I don’t know about you, but I have on a lot of different places a directory called ‘hg’ with lot of different mercurial clones inside. Whether on the home of my several computers for my own projects, or inside other directories for external projects, and so on.
Now, remember one important aspect of distributed source control : your clone is actually both a repository and a working directory. This is why you usually (git and others do the same) have two different commands : one to synchronize the repository (pull) and one to update the working directory (update).

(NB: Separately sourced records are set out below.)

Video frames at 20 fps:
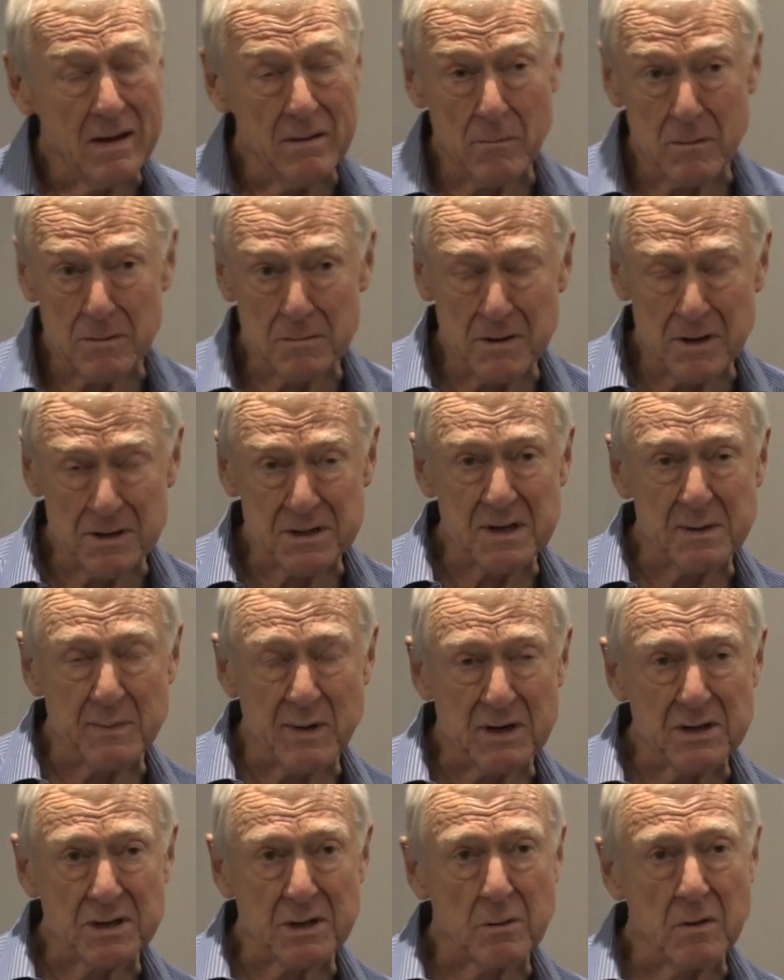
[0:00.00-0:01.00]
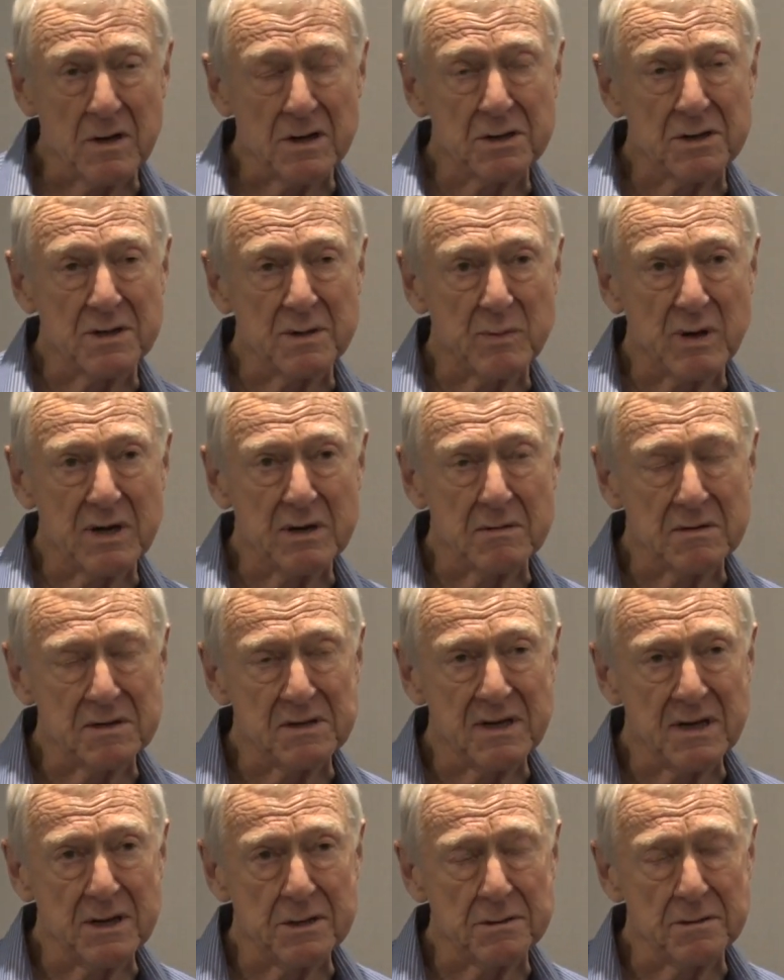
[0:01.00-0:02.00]
well, not so much a question, but it
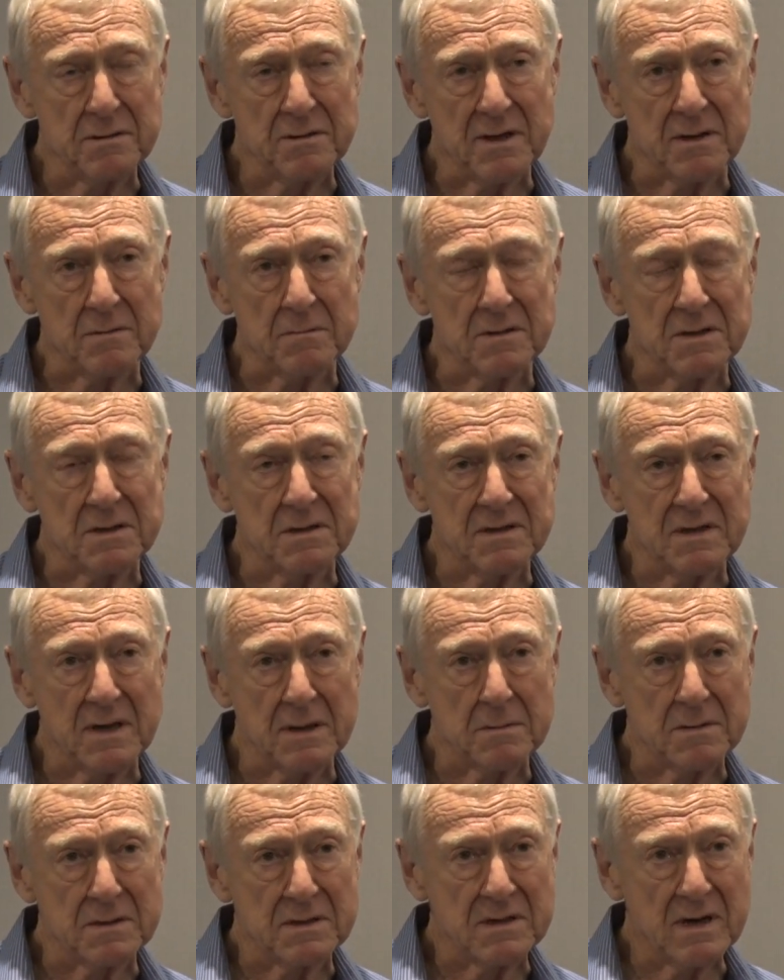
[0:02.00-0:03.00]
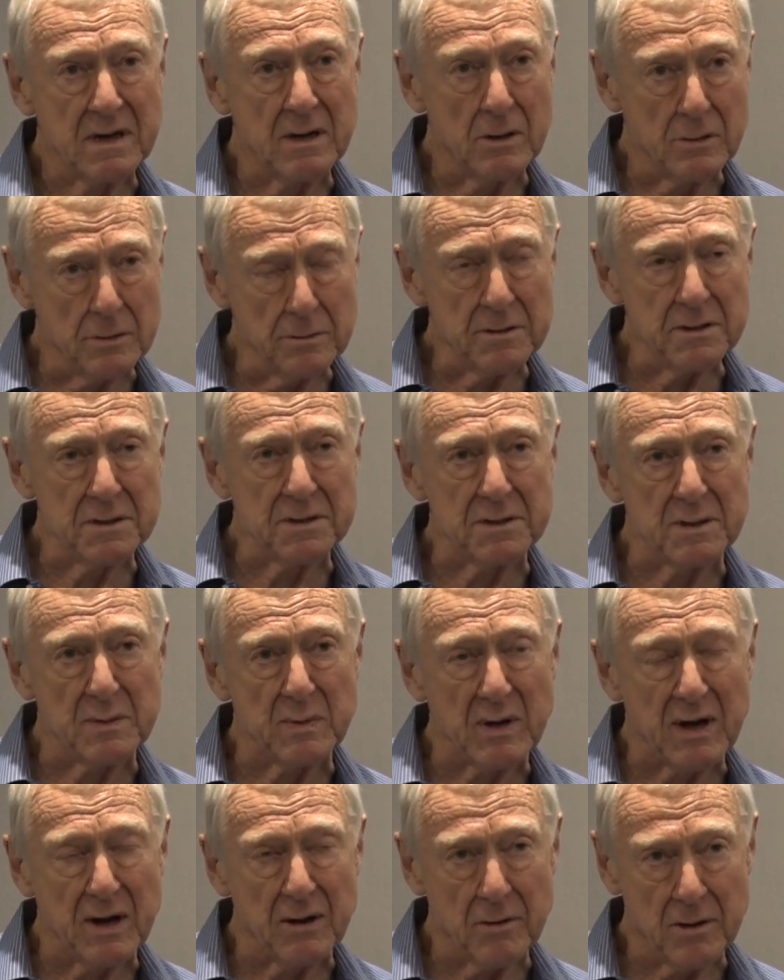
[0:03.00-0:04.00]
was an issue that was alluded to
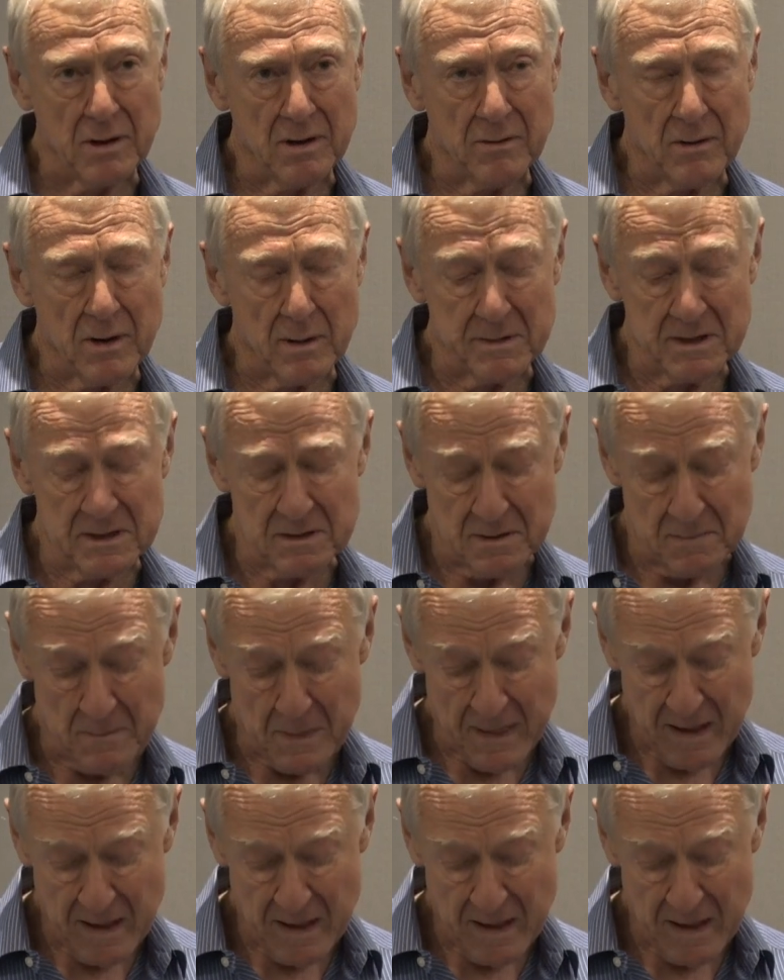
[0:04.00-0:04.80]
by Robert,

Updating comes with a risk : you can have conflicts. This is why I never update a svn repository without thinking first (do I have local modifications ?). But pulling is a lot less problematic. And, especially on my laptop, I often want to ‘sync them all’ as soon as I have some internet connection. Until now i had a script syncall with the path of all (svn,unison and) mercurial repositories hardcoded. This does not scale, and I now need that in at least 5 different places. I dont feel like maintaining such scripts.
And now comes the magic alias that made my day. I’m usually lame at shell scripting, so I’m sure there are better ways. But it works, now, on my computer. And this is so useful.
alias hgbulk '\ls */.hg -d | cut -d\/ -f1 | xargs -i bash -c "(cd {}; hg pull )"'
(yes, I use tcsh, but i’ve tested that in bash too. Don’t ask why I use tcsh.)